Can you transcribe the data exactly? Leave the pictures out.

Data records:
::::::::

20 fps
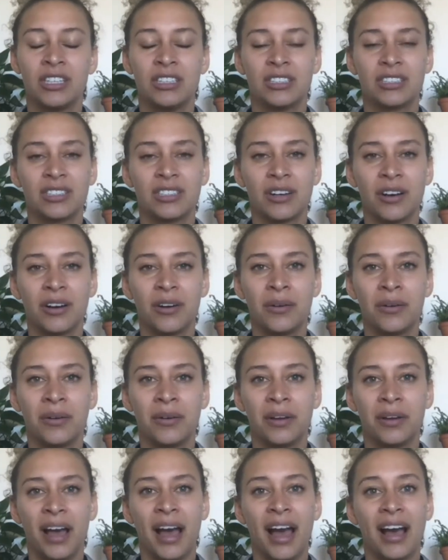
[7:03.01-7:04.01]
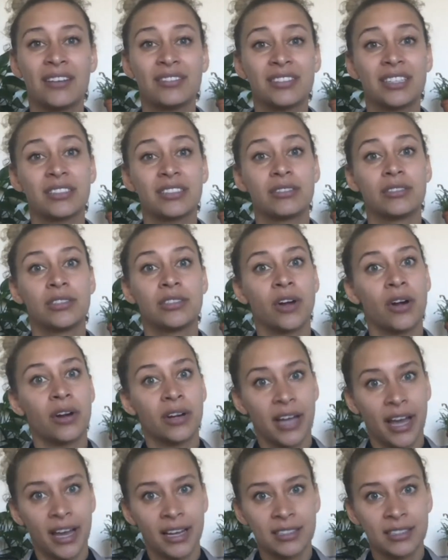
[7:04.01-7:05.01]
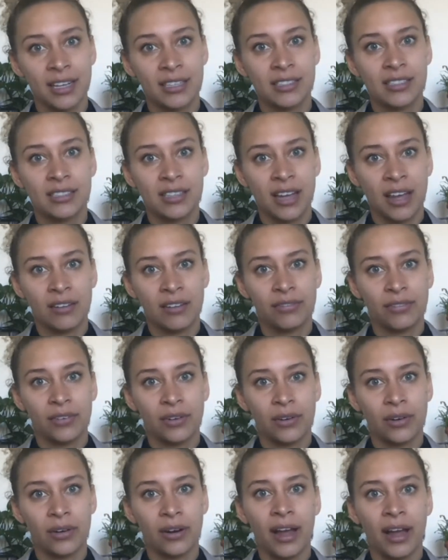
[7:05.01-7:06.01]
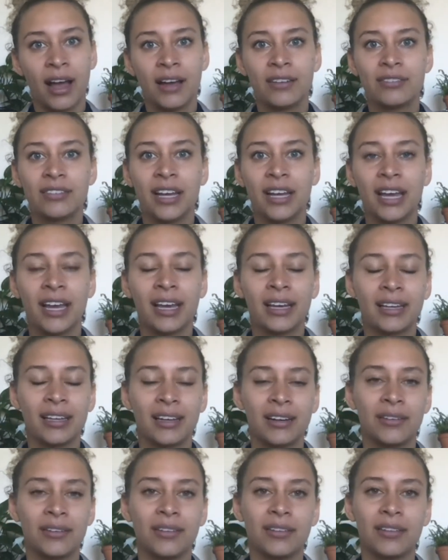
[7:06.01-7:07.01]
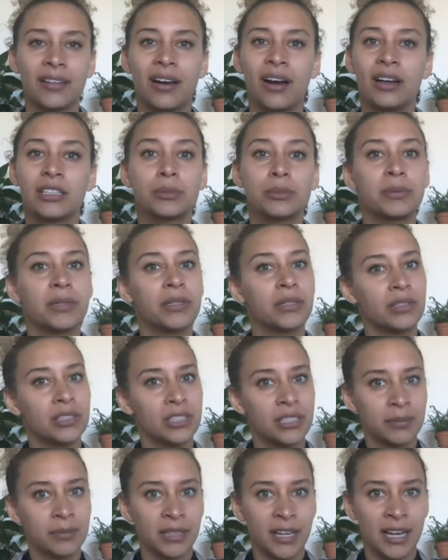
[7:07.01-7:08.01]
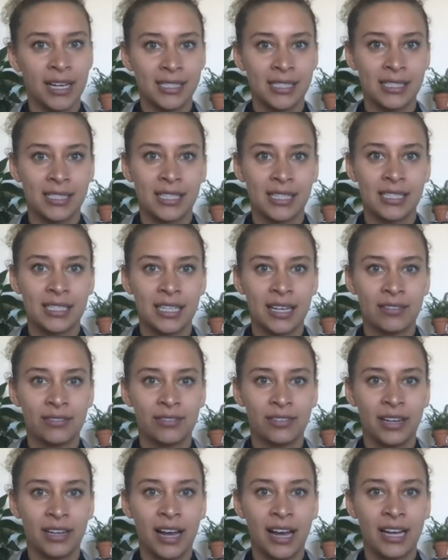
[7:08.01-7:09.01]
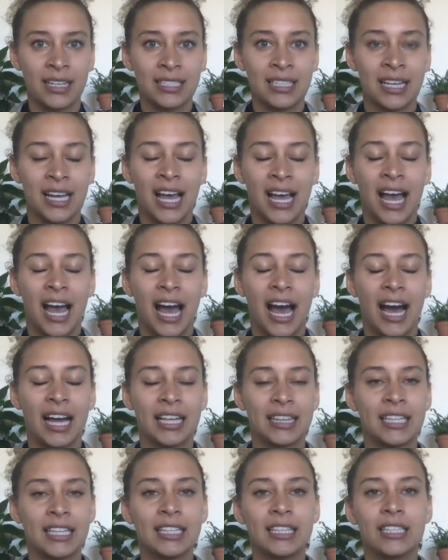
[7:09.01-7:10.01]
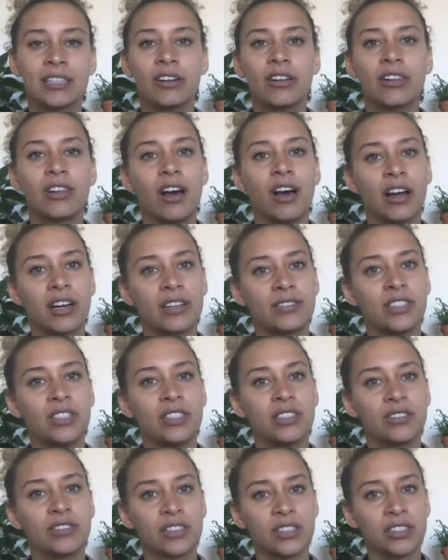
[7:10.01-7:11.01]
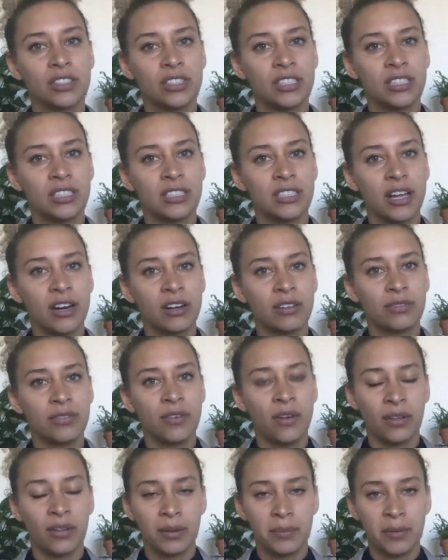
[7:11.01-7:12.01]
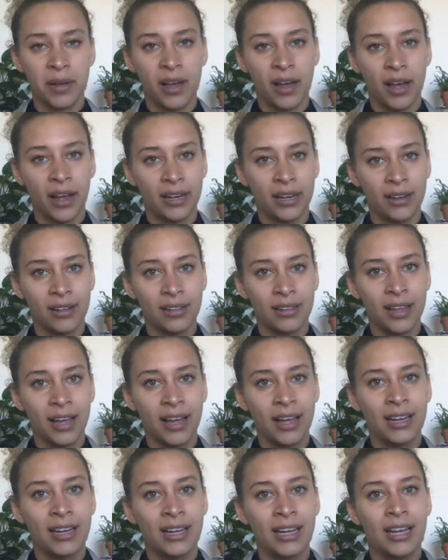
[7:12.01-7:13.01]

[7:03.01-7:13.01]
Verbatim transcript: So having StartX at Stanford or having, you know, the entrepreneurship classes that Stanford has, I think there are a lot of universities that are falling behind on that.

::::::::

§ **RESULT BELOW**
20 fps
[7:03.01-7:04.01]
[7:04.01-7:05.01]
[7:05.01-7:06.01]
[7:06.01-7:07.01]
[7:07.01-7:08.01]
[7:08.01-7:09.01]
[7:09.01-7:10.01]
[7:10.01-7:11.01]
[7:11.01-7:12.01]
[7:12.01-7:13.01]

[7:03.01-7:13.01]
Verbatim transcript: So having StartX at Stanford or having, you know, the entrepreneurship classes that Stanford has, I think there are a lot of universities that are falling behind on that.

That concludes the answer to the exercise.